What you will do:
In the entries below, filter for the word "video" and copy every matching line.
BEGIN Data for the task
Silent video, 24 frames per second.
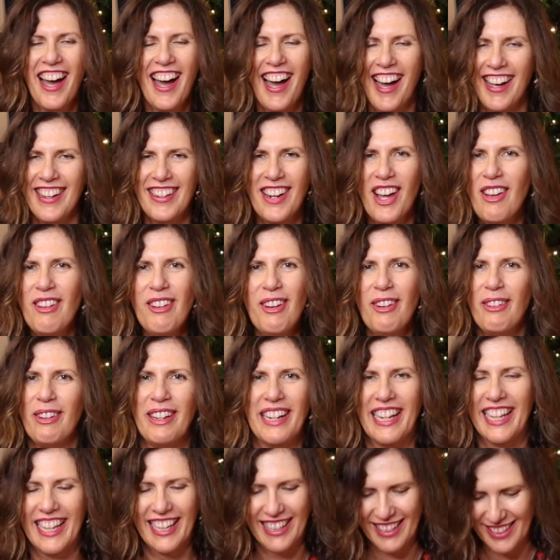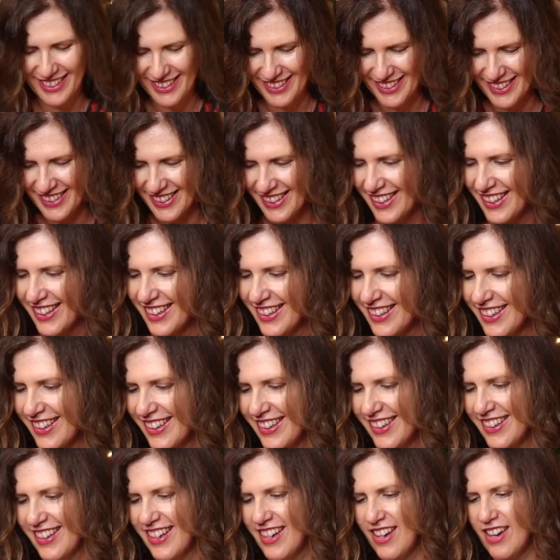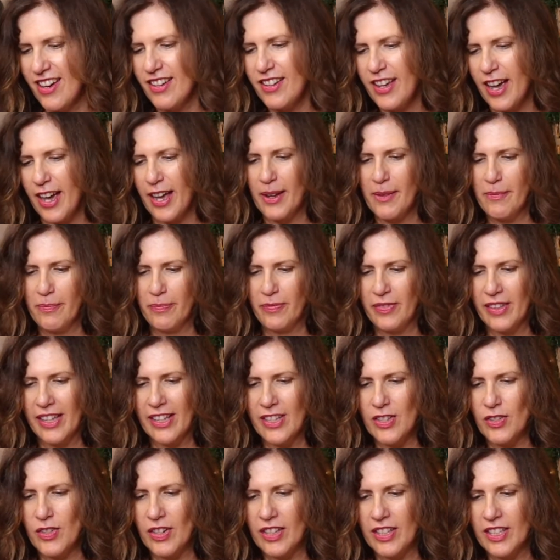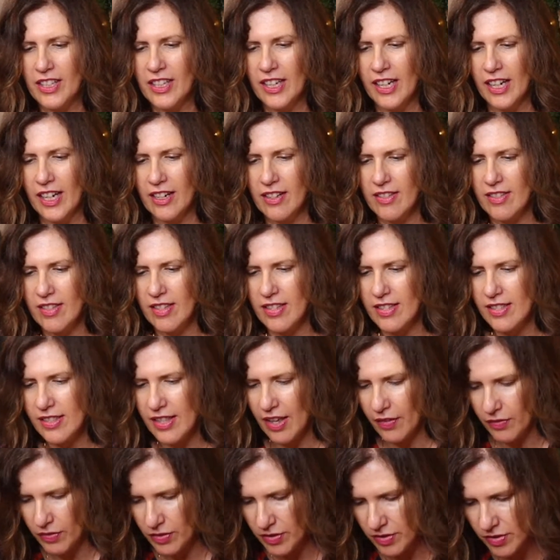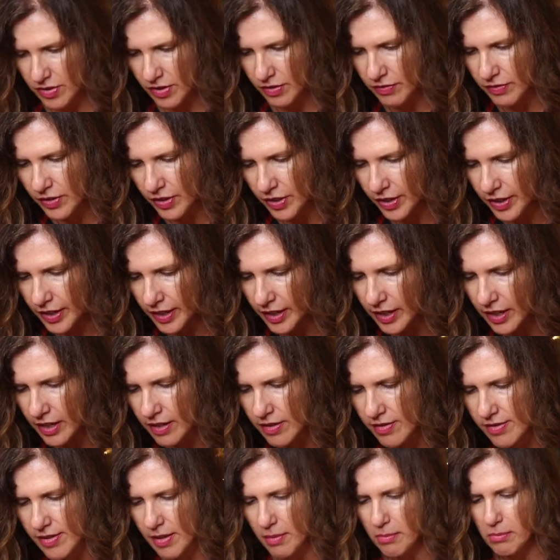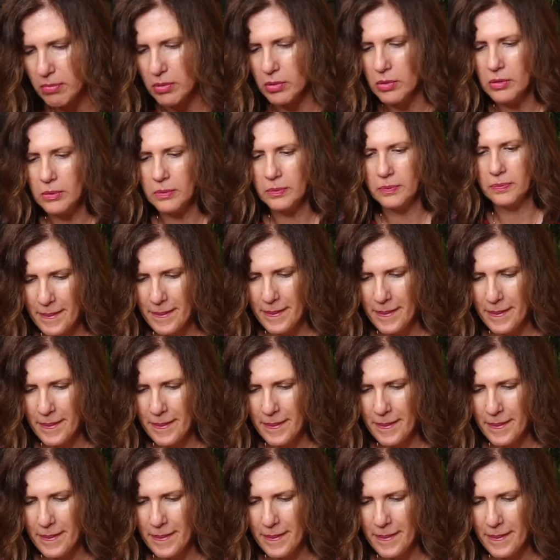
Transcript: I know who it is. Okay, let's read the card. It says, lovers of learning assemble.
END Data for the task
BEGIN Data for the task
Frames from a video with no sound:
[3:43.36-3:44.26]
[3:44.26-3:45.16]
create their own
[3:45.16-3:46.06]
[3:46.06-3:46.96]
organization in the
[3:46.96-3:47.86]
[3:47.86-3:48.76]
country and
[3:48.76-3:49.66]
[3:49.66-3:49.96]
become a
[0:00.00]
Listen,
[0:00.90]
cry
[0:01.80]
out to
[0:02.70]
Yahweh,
END Data for the task
Task response:
Silent video, 24 frames per second.
Frames from a video with no sound:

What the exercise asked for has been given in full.